───── Study material

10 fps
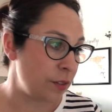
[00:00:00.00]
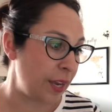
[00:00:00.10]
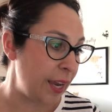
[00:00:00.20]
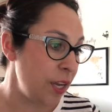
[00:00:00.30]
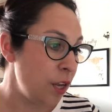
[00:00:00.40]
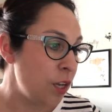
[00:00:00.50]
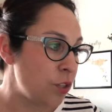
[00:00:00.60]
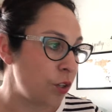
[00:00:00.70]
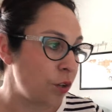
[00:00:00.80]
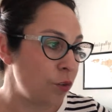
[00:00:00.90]
Okay,
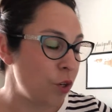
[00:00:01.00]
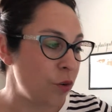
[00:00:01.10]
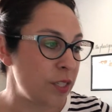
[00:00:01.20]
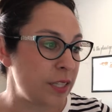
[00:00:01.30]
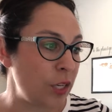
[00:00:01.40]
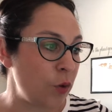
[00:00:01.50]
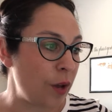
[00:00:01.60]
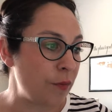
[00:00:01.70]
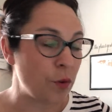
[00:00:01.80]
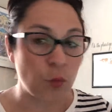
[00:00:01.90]
so you'll notice that you
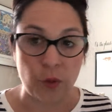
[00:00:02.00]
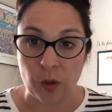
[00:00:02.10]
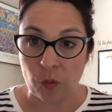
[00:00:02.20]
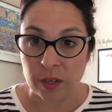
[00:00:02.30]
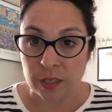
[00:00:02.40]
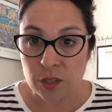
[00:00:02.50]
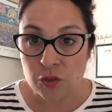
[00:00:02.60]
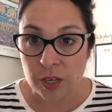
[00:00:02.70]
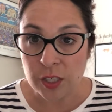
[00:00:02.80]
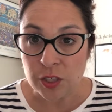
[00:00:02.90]
have your week 1
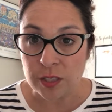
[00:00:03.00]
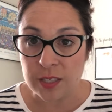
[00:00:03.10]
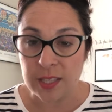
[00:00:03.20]
instructions.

──────────

Exact copy, pictures excluded: restate every record above word for word.

**Written answer**
10 fps
[00:00:00.00]
[00:00:00.10]
[00:00:00.20]
[00:00:00.30]
[00:00:00.40]
[00:00:00.50]
[00:00:00.60]
[00:00:00.70]
[00:00:00.80]
[00:00:00.90]
Okay,
[00:00:01.00]
[00:00:01.10]
[00:00:01.20]
[00:00:01.30]
[00:00:01.40]
[00:00:01.50]
[00:00:01.60]
[00:00:01.70]
[00:00:01.80]
[00:00:01.90]
so you'll notice that you
[00:00:02.00]
[00:00:02.10]
[00:00:02.20]
[00:00:02.30]
[00:00:02.40]
[00:00:02.50]
[00:00:02.60]
[00:00:02.70]
[00:00:02.80]
[00:00:02.90]
have your week 1
[00:00:03.00]
[00:00:03.10]
[00:00:03.20]
instructions.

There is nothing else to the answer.